Undertaking a perception survey has been a worthwhile experience that I would recommend to all funders. In spite of Covid-19, we were surprised to receive such a high response rate to the survey of 57%, and we are grateful that organisations found up to 30 minutes to complete the survey. At times like these, when all around us feels uncertain, this research has provided us with some clarity about what we need to embed further in our work and what we must work on improving.
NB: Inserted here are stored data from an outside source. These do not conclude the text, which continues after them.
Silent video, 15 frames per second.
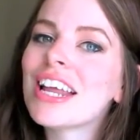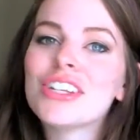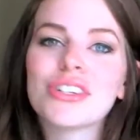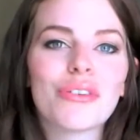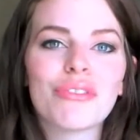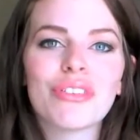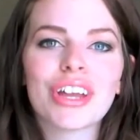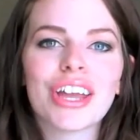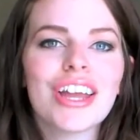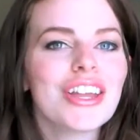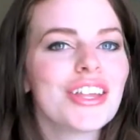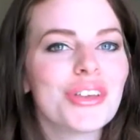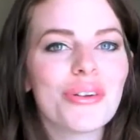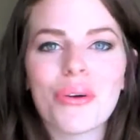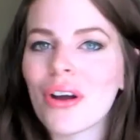And don't
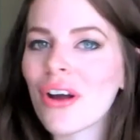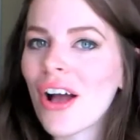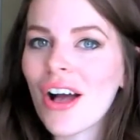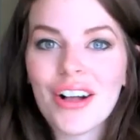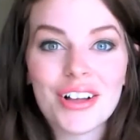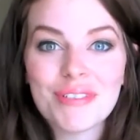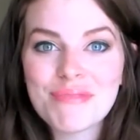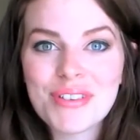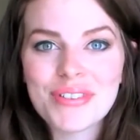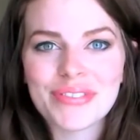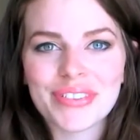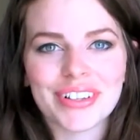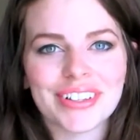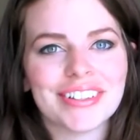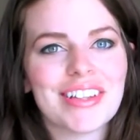forget, you are all
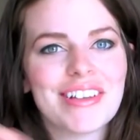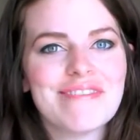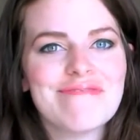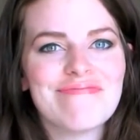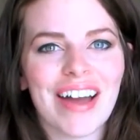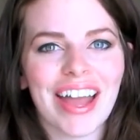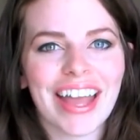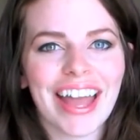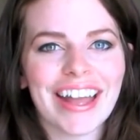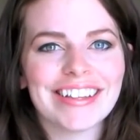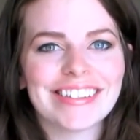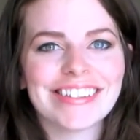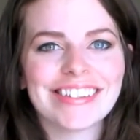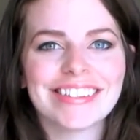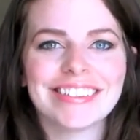beautiful. Bye
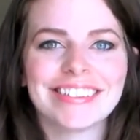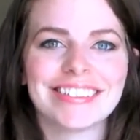guys.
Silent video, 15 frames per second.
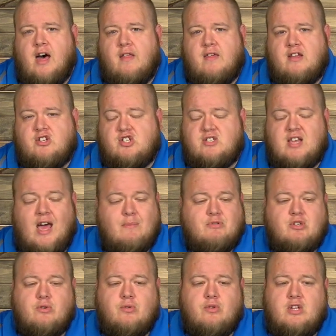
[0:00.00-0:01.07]
They just
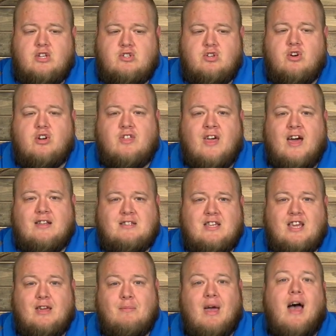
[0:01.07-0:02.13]
absolutely took that
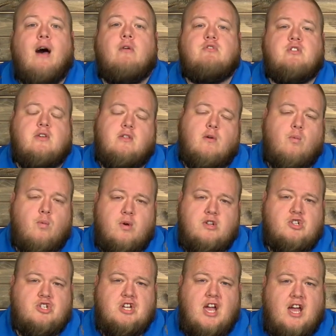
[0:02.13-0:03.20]
team out to the
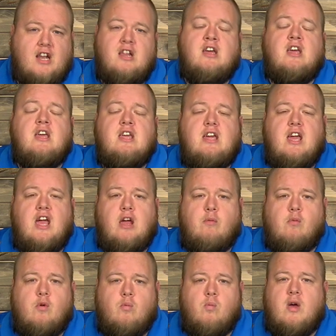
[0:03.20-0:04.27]
woodshed and
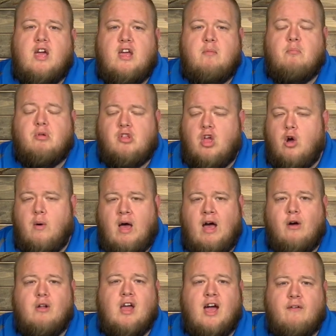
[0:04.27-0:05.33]
would win
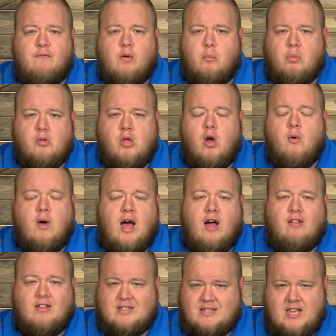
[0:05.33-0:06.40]
blowout after
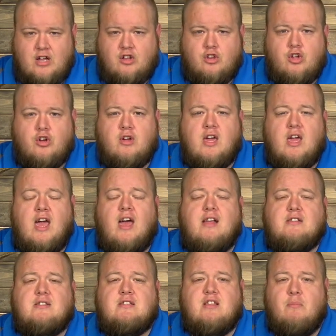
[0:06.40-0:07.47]
blowout. Let's take a look
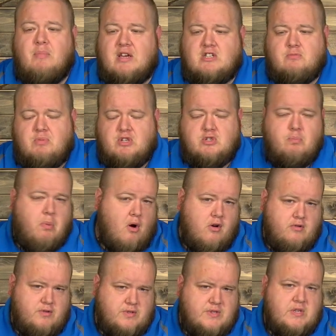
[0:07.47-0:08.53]
at the Bixby
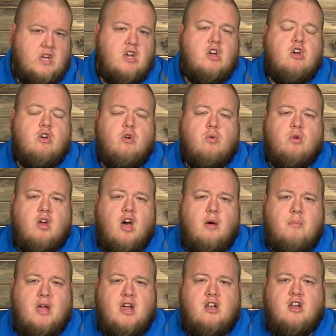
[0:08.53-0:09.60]
Spartans, who
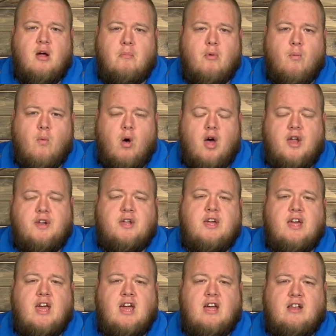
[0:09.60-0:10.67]
come in number 1
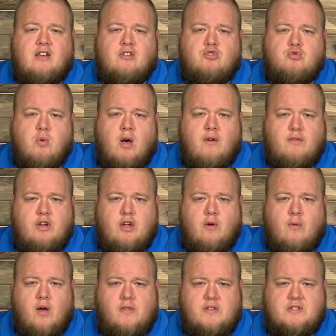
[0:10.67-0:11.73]
and
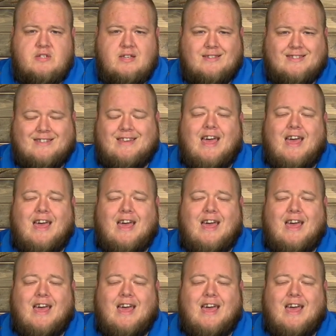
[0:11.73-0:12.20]
12-0 on the season.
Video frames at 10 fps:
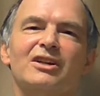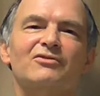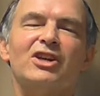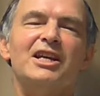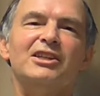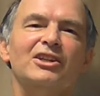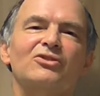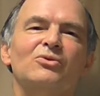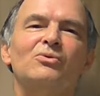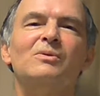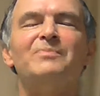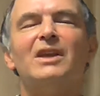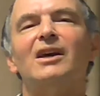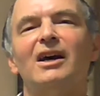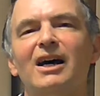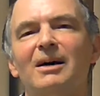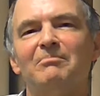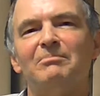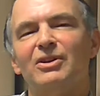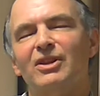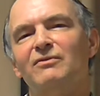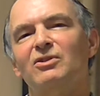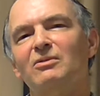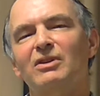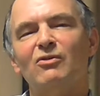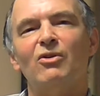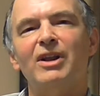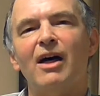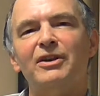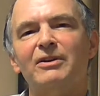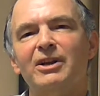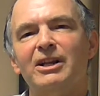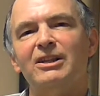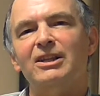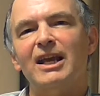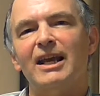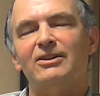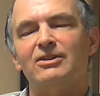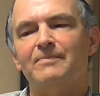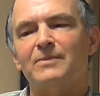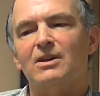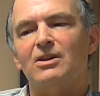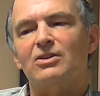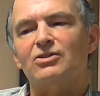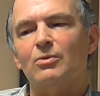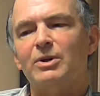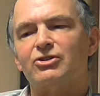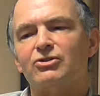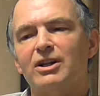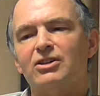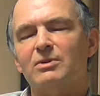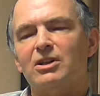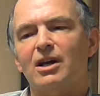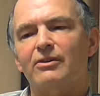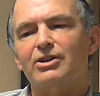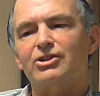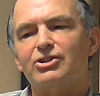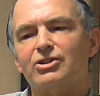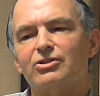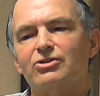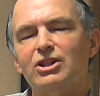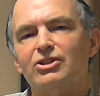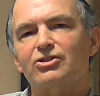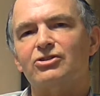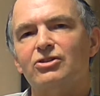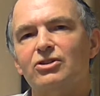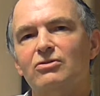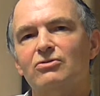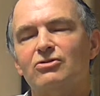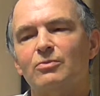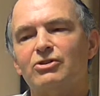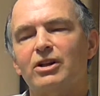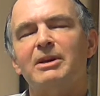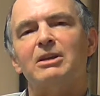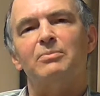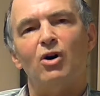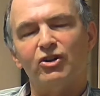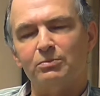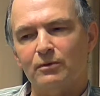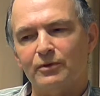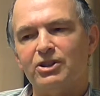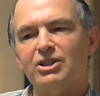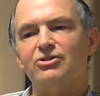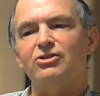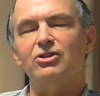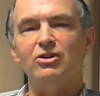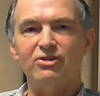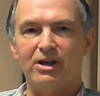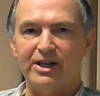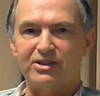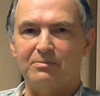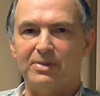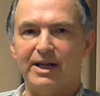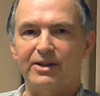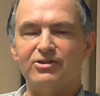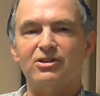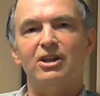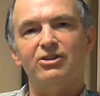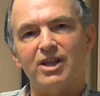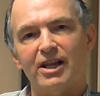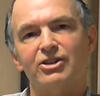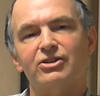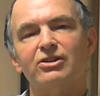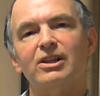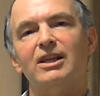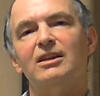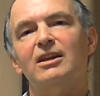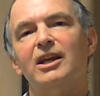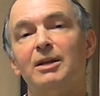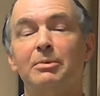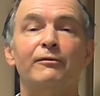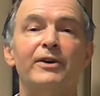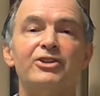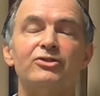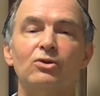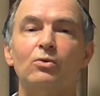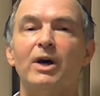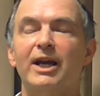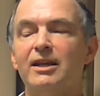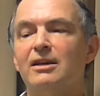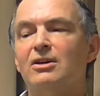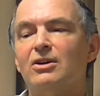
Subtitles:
kind of taking it all, but they've got nothing really at the end. So we're trying to encourage teachers to use, we're trying to make it possible for teachers to use our lesson plans intelligently, in a professional way,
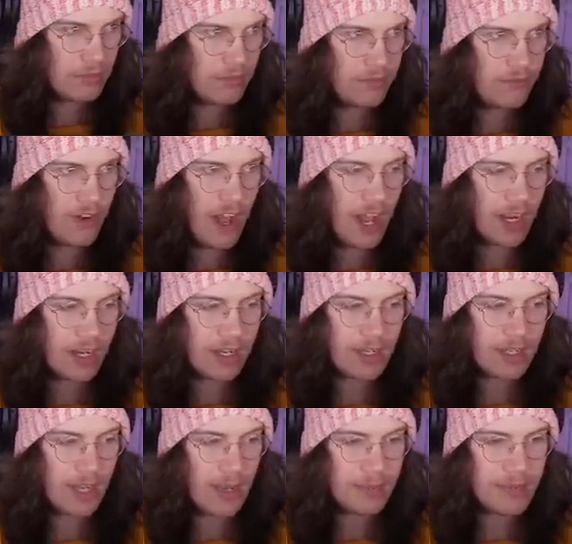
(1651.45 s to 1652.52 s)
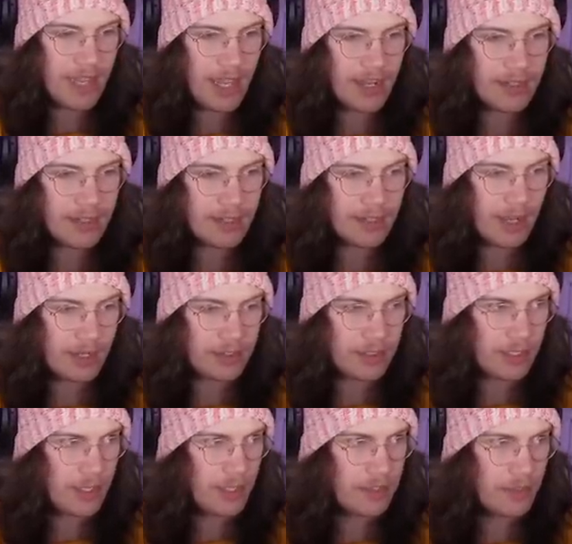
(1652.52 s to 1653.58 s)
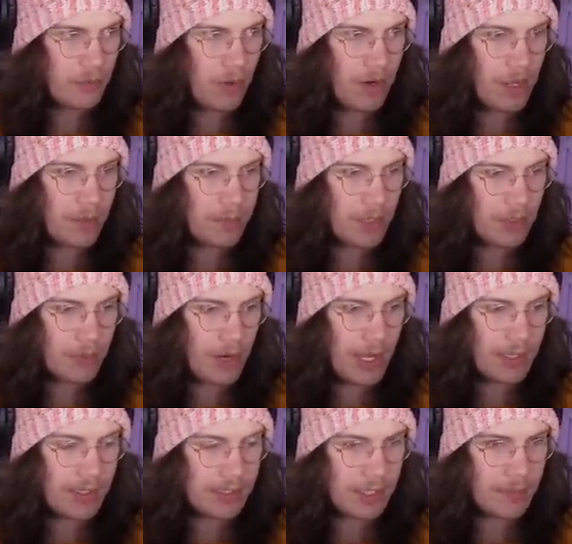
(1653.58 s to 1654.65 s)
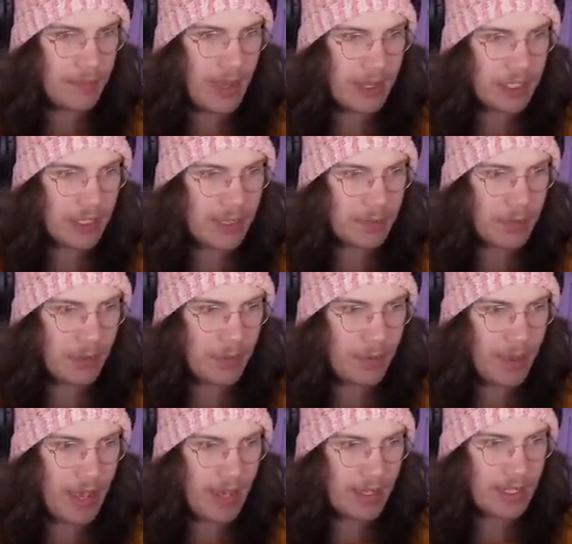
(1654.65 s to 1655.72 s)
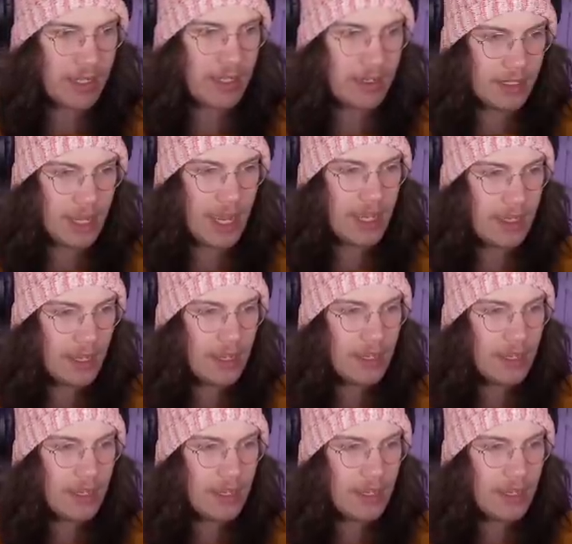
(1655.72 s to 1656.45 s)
Fuck. I'm dead. I got the one up though, right? That's gonna magically bring me back. Okay,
It has given us space in which to reflect, listen and learn from our applicants and grantees – something that organisations struggle to do at the best of times – and provided us with ideas that we are confident about acting upon in order to be a better funder.
One final thing that our survey revealed is that not everyone understood who we were and what we stood for as an organisation – beyond what is articulated through our funding categories and guidelines. We hope that our decision to complete a perception survey and to commit to sharing our findings reveals something else about us as a funder…that we are an organisation committed to listening, learning and continuous improvement.
* The eight funders that make up the benchmark are the Lloyds Bank Foundation, Tudor Trust, the Wolfson Foundation, the Clothworkers’ Foundation, Cumbria Community Foundation, BBC Children in Need, the Nominet Trust and the People’s Postcode Lottery.
Sufina Ahmad is Director of the John Ellerman Foundation. The foundation is an independent, endowed grantmaker awarding grants of over £5m. annually to fund charitable work which has national significance in the arts, environment and social action. We believe these areas can make an important contribution to achieving our aim of advancing the wellbeing of people, society and the natural world.